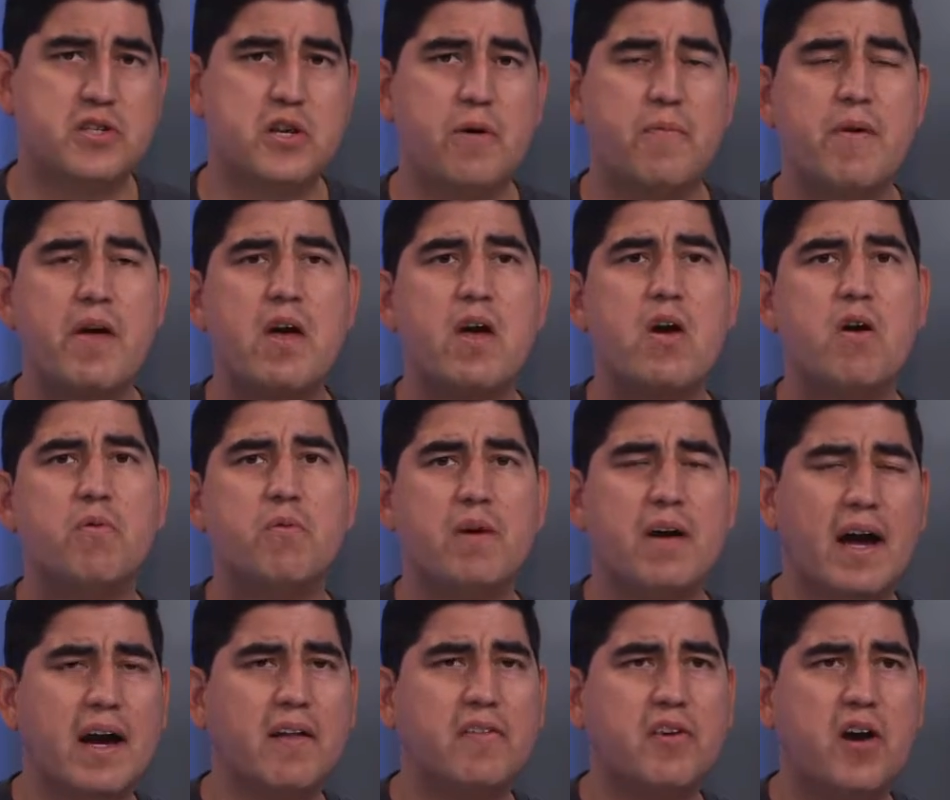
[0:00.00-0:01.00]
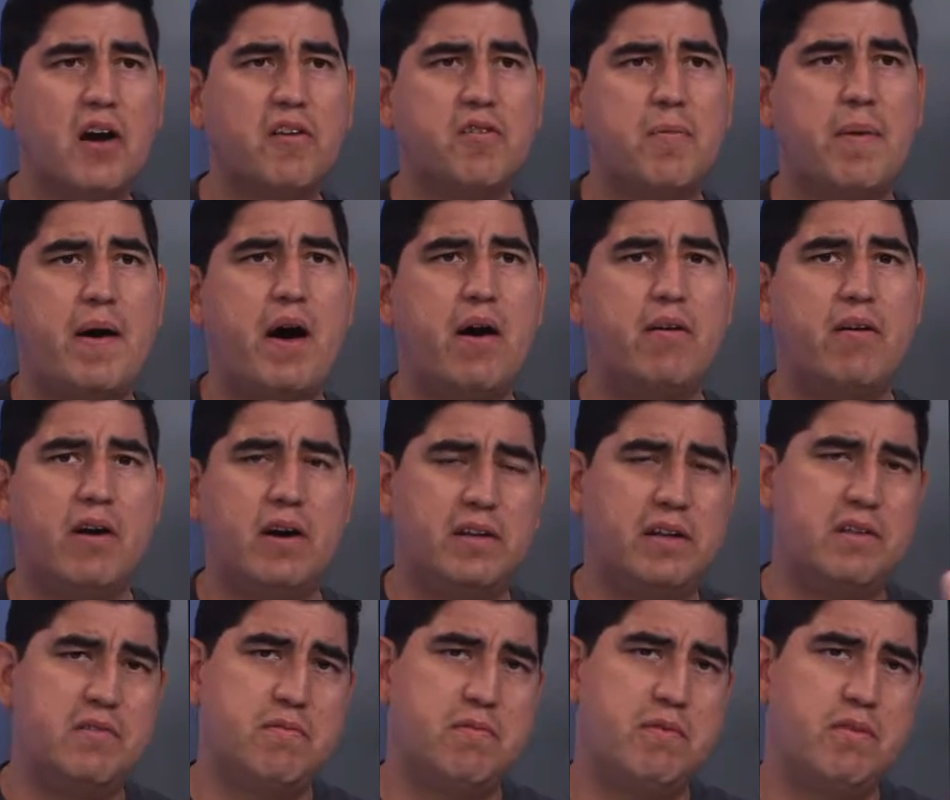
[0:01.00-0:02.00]
So we kind of talked about, all
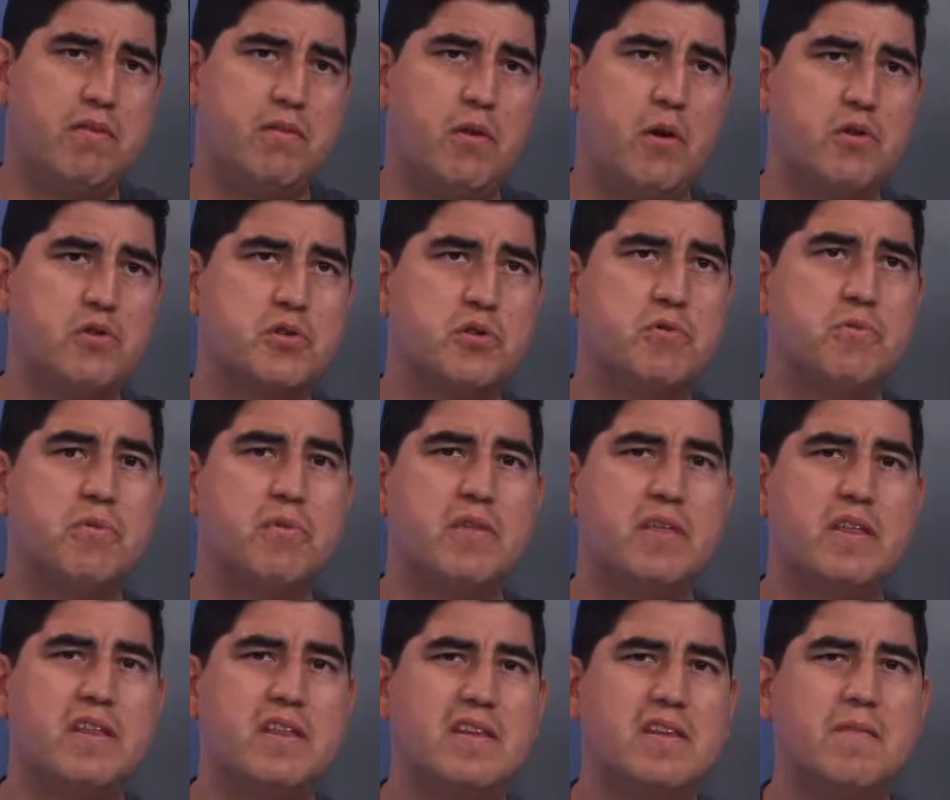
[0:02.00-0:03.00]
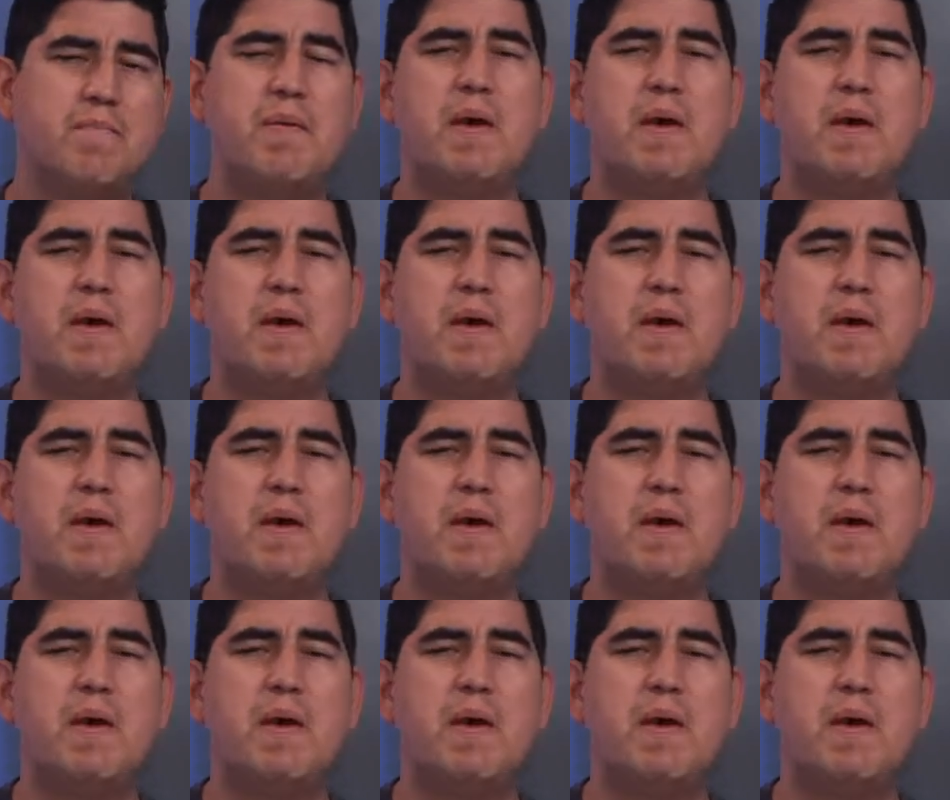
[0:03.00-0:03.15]
right, those are the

* * * * * * * * *

> Task to complete:
Only the entries themselves should be output, word for word, with all pictures omitted.

> Exercise result:
[0:00.00-0:01.00]
[0:01.00-0:02.00]
So we kind of talked about, all
[0:02.00-0:03.00]
[0:03.00-0:03.15]
right, those are the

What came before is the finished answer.